Quello che mi ha sempre incantata nei film animati giapponesi è la naturalezza con cui tutti i personaggi, dai bimbi agli adulti, prendono il sovrannaturale.
E’ come se facesse talmente parte di loro, del mondo in cui vivono, della loro vita e dei loro credo, che riescono a riservare la giusta meraviglia intesa come gioia di trovarcisi di fronte, ma mai stupore o incredulità.
Esistono loro esattamente come esistono gli spiritelli della fuliggine, un albero di canfora immenso e fatato, un gattobus, un Totoro che vive lì a fianco e che fa magie, coniglietti invisibili, ghiande misteriose e via dicendo.
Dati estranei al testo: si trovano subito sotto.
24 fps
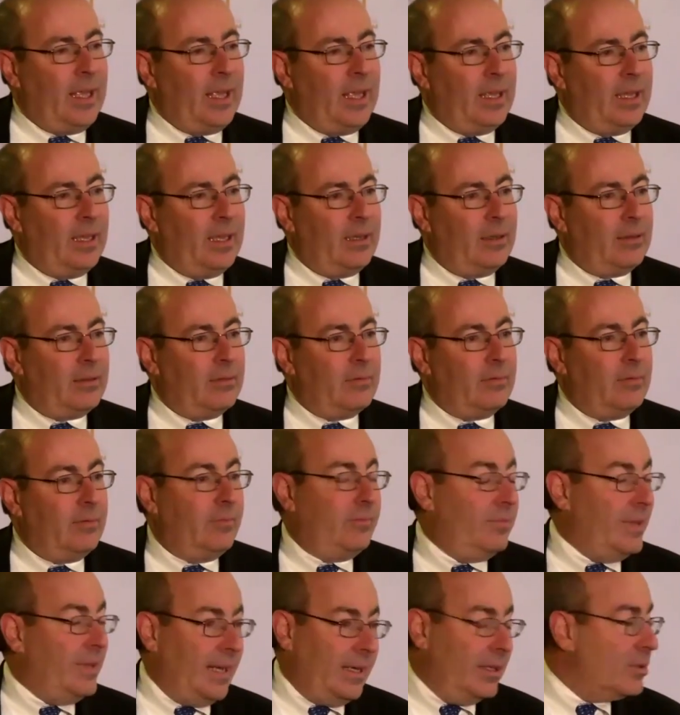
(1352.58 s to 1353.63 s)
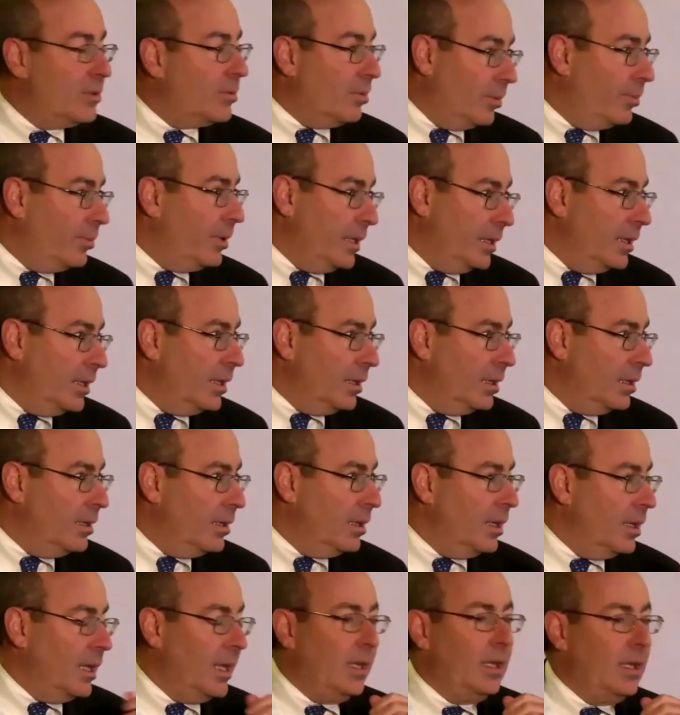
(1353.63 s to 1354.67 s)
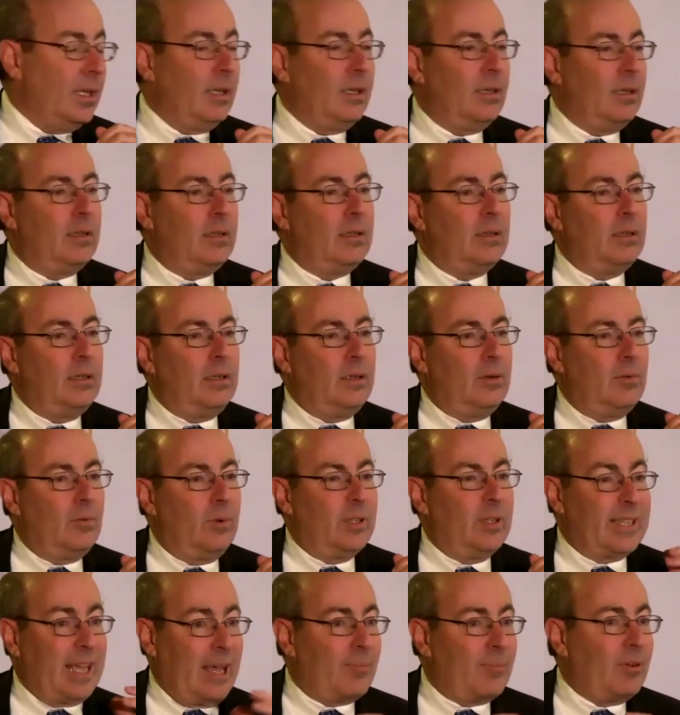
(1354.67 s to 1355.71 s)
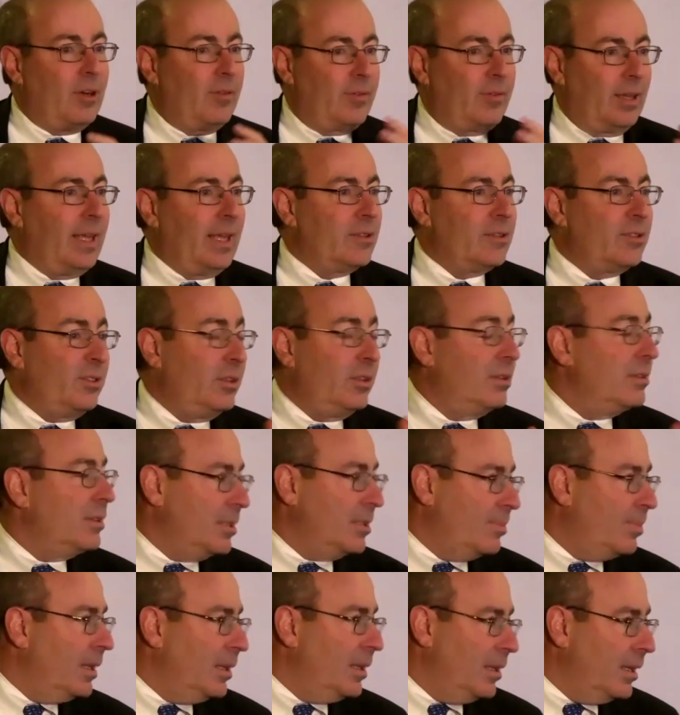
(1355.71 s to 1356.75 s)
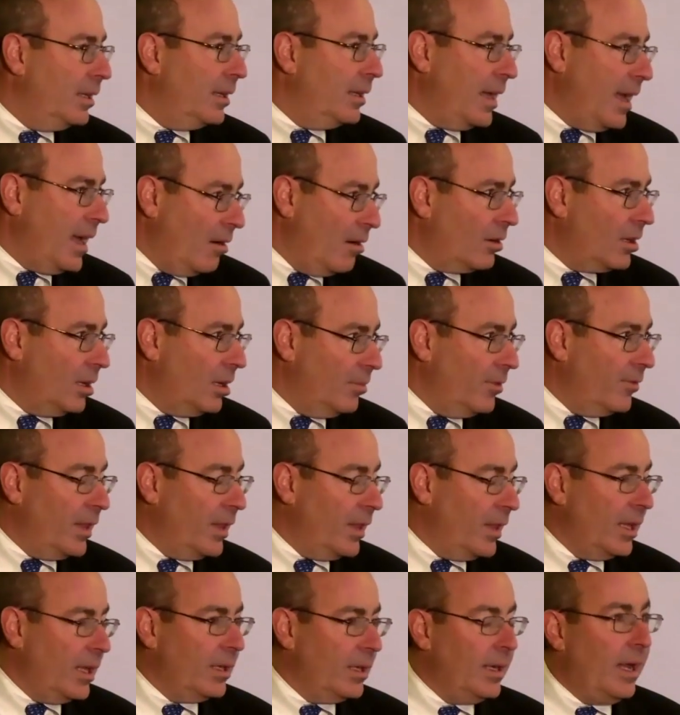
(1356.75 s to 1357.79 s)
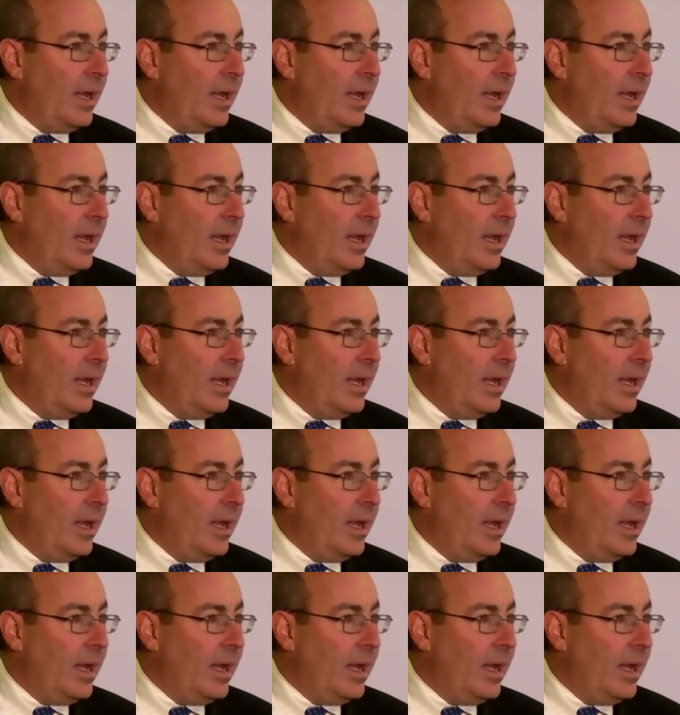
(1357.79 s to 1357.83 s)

And that is what we did. And what's happened over the last 2 years has been the outcome of that.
E’ il mondo del Perché no? e siccome Perché no? è il perfetto riassunto del mio approccio al trascendente, ho battuto le mani ridendo quando ho finalmente scoperto i nerini del buio o corri fuliggine, gli spiritelli della fuliggine che vivono nelle case disabitate e che solo i bambini possono vedere, ho esplorato i cunicoli delle fronde dell’albero di canfora, mi sono acciambellata sulla pancia pelosa di Totoro, ho ballato con lui sotto la luna piena, sono andata in giro per la campagna a bordo del gattobus e già che c’ero ho mangiato giapponese.

Finalmente ho capito perché quando parli di quel film, alle persone spuntano uno sguardo e un sorriso dolce e la dichiarazione tipica è “Il mondo è un posto migliore con Il mio vicino Totoro”.
E’ di una delicatezza infinita e ti riporta un pezzo dell’anima bambina.